**Activity**
Your output should consist of every record, copied exactly.

**Provided entries**

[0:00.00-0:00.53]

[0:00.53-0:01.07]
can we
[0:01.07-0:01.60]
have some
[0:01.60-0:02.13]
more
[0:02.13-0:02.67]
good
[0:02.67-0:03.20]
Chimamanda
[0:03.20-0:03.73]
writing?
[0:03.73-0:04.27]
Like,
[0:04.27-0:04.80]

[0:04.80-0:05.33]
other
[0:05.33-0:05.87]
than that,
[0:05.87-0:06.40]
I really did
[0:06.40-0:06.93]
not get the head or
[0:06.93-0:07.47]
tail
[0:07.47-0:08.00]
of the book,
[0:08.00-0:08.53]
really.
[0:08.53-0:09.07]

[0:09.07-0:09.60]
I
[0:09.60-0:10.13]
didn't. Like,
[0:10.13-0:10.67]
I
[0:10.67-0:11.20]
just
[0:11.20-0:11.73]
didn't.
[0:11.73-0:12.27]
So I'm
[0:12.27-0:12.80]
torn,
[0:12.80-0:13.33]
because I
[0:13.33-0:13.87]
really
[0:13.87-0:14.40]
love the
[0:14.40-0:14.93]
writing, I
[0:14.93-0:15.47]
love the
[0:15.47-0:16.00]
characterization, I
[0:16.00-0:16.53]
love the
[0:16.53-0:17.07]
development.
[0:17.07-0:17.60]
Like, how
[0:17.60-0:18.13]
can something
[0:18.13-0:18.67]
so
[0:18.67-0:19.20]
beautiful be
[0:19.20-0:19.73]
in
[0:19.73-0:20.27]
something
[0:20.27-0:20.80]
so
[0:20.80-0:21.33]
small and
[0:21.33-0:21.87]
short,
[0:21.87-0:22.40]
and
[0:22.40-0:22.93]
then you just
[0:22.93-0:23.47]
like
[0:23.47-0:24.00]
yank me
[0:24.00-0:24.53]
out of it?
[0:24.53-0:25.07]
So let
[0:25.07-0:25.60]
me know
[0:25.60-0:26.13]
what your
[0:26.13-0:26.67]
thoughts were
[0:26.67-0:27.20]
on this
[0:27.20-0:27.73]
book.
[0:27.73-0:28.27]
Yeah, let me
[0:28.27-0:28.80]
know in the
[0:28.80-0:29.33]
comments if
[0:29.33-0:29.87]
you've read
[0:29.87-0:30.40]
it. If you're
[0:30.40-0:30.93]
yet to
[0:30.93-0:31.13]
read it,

**Response to this task**
[0:00.00-0:00.53]

[0:00.53-0:01.07]
can we
[0:01.07-0:01.60]
have some
[0:01.60-0:02.13]
more
[0:02.13-0:02.67]
good
[0:02.67-0:03.20]
Chimamanda
[0:03.20-0:03.73]
writing?
[0:03.73-0:04.27]
Like,
[0:04.27-0:04.80]

[0:04.80-0:05.33]
other
[0:05.33-0:05.87]
than that,
[0:05.87-0:06.40]
I really did
[0:06.40-0:06.93]
not get the head or
[0:06.93-0:07.47]
tail
[0:07.47-0:08.00]
of the book,
[0:08.00-0:08.53]
really.
[0:08.53-0:09.07]

[0:09.07-0:09.60]
I
[0:09.60-0:10.13]
didn't. Like,
[0:10.13-0:10.67]
I
[0:10.67-0:11.20]
just
[0:11.20-0:11.73]
didn't.
[0:11.73-0:12.27]
So I'm
[0:12.27-0:12.80]
torn,
[0:12.80-0:13.33]
because I
[0:13.33-0:13.87]
really
[0:13.87-0:14.40]
love the
[0:14.40-0:14.93]
writing, I
[0:14.93-0:15.47]
love the
[0:15.47-0:16.00]
characterization, I
[0:16.00-0:16.53]
love the
[0:16.53-0:17.07]
development.
[0:17.07-0:17.60]
Like, how
[0:17.60-0:18.13]
can something
[0:18.13-0:18.67]
so
[0:18.67-0:19.20]
beautiful be
[0:19.20-0:19.73]
in
[0:19.73-0:20.27]
something
[0:20.27-0:20.80]
so
[0:20.80-0:21.33]
small and
[0:21.33-0:21.87]
short,
[0:21.87-0:22.40]
and
[0:22.40-0:22.93]
then you just
[0:22.93-0:23.47]
like
[0:23.47-0:24.00]
yank me
[0:24.00-0:24.53]
out of it?
[0:24.53-0:25.07]
So let
[0:25.07-0:25.60]
me know
[0:25.60-0:26.13]
what your
[0:26.13-0:26.67]
thoughts were
[0:26.67-0:27.20]
on this
[0:27.20-0:27.73]
book.
[0:27.73-0:28.27]
Yeah, let me
[0:28.27-0:28.80]
know in the
[0:28.80-0:29.33]
comments if
[0:29.33-0:29.87]
you've read
[0:29.87-0:30.40]
it. If you're
[0:30.40-0:30.93]
yet to
[0:30.93-0:31.13]
read it,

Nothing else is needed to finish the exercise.